The past decade has seen the initiation of numerous government programmes like Aadhaar and Natgrid. Due to the increased collection of citizen’s information by the government, concerns have been raised on their impact on citizens’ privacy. The road map for addressing these concerns was laid down by a Bench of nine Supreme Court judges in the judgment delivered last week in Justice KS Puttaswamy and Anr Vs Union of India and Ors.
The nine-judge Bench, speaking through six separate opinions, unanimously held that “the right to privacy is protected as an intrinsic part of the right to life and personal liberty under Article 21 and as part of the freedoms guaranteed by Part III of the Constitution.”

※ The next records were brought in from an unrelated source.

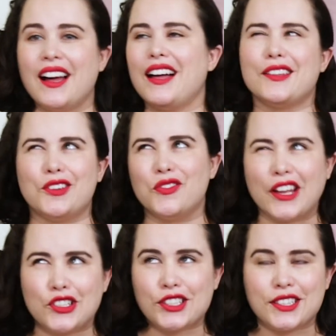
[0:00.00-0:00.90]
a little
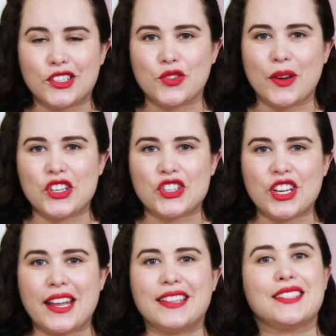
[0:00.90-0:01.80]
veggie situation,
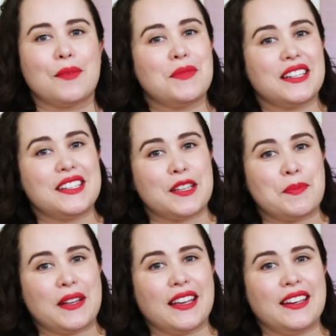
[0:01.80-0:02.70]
and something to dip
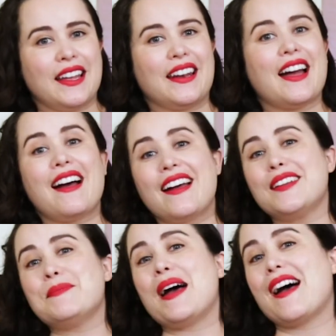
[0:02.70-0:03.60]
it in, and
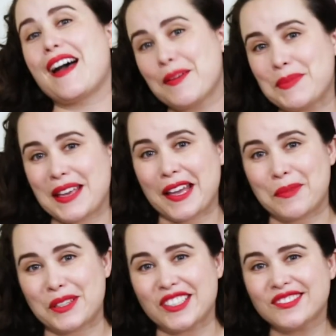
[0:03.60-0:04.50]
I'm a happy
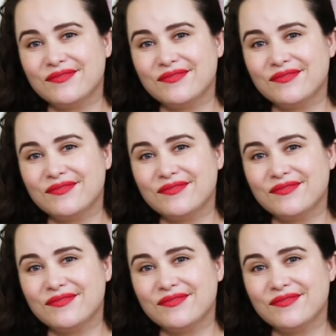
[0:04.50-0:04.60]
camper.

It is well known that fundamental rights are enforceable vertically – that is, against the state. However, the advent of technology into every aspect of human life ensures that the question of privacy is a little more complex.
Individuals are constantly generating valuable data that can be used by non-state actors to track their moves, choices and preferences. The data once processed can be of immense value. In fact, even Nandan Nilekani, the man many see responsible for setting the Unique Identification Authority of India (UIDAI) infrastructure, has observed that data in the 21st century are like oil in the 18th – an extremely valuable asset. In spite of this, India remains one of the few large economies without a regime for protection of data that is in the hands of private players. In this context, some of the observations made in the last week’s judgment are extremely significant.

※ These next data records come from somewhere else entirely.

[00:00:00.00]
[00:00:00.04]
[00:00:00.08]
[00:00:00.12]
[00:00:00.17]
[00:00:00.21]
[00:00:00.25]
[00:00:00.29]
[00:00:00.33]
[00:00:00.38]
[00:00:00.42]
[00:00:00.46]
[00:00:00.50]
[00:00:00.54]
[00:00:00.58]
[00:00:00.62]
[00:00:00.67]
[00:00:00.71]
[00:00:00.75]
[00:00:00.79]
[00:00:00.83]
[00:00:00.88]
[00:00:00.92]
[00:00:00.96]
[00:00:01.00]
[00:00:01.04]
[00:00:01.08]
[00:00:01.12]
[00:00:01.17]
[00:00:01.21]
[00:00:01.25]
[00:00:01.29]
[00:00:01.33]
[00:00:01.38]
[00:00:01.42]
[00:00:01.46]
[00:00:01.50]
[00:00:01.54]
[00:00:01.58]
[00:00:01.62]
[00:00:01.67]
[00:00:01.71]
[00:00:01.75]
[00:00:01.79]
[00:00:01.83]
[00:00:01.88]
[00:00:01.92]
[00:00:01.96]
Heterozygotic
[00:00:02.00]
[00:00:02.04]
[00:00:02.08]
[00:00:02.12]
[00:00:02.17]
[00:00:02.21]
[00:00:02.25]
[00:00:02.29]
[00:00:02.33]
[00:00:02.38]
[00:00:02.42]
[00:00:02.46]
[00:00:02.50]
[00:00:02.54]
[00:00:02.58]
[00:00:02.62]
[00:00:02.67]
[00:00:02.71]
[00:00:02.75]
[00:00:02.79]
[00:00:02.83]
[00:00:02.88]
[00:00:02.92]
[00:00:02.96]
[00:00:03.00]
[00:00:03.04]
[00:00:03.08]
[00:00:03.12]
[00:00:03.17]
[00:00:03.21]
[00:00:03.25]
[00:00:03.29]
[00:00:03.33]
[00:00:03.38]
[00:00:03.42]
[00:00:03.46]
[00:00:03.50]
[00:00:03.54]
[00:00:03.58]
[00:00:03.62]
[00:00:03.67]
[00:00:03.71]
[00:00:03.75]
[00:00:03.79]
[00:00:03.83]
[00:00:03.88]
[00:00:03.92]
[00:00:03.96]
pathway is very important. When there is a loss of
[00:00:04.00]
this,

Justice Chandrachud’s leading opinion notes that it is an age of “big data” – data sets capable of being searched and marked by their exhaustive scope and permanency of collection. He goes on to note that “the dangers to privacy in an age of information can originate not only from the state but from non-state actors as well”. He suggests that the state put together a data protection regime after drawing a careful and sensitive balance between individual interests and legitimate concerns of the state.
The strongest expression for the need for a robust data protection regime comes in the opinion of Justice Kaul. He observes, “Social network providers, search engines, email service providers, messaging applications are all further examples of non-state actors that have extensive knowledge of our movements, financial transactions, conversations – both personal and professional – health, mental state, interest, travel locations, fares and shopping habits.” Justice Kaul goes on to state that there is an unprecedented need for regulation regarding the extent to which such information can be stored, processed and used by non-state actors.

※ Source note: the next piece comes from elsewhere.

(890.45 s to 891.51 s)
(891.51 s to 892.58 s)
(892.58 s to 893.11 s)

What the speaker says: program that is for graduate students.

As already pointed out, India does not have a data protection law. However, it is not as if no groundwork has been laid. A privacy Bill was drafted in 2005. However, it never found its way out of the parliamentary logjam. Subsequently, the Planning Commission constituted a ‘Group of experts on privacy under the chairmanship of Justice A P Shah. The group submitted its report in October, 2012. However, no steps were taken by the government thereafter. Less than a month ago, the Ministry of Electronics and Information Technology constituted a committee of experts to deliberate on a data protection framework, under the chairmanship of Justice B N Srikrishna. It is to be seen what steps are taken from here.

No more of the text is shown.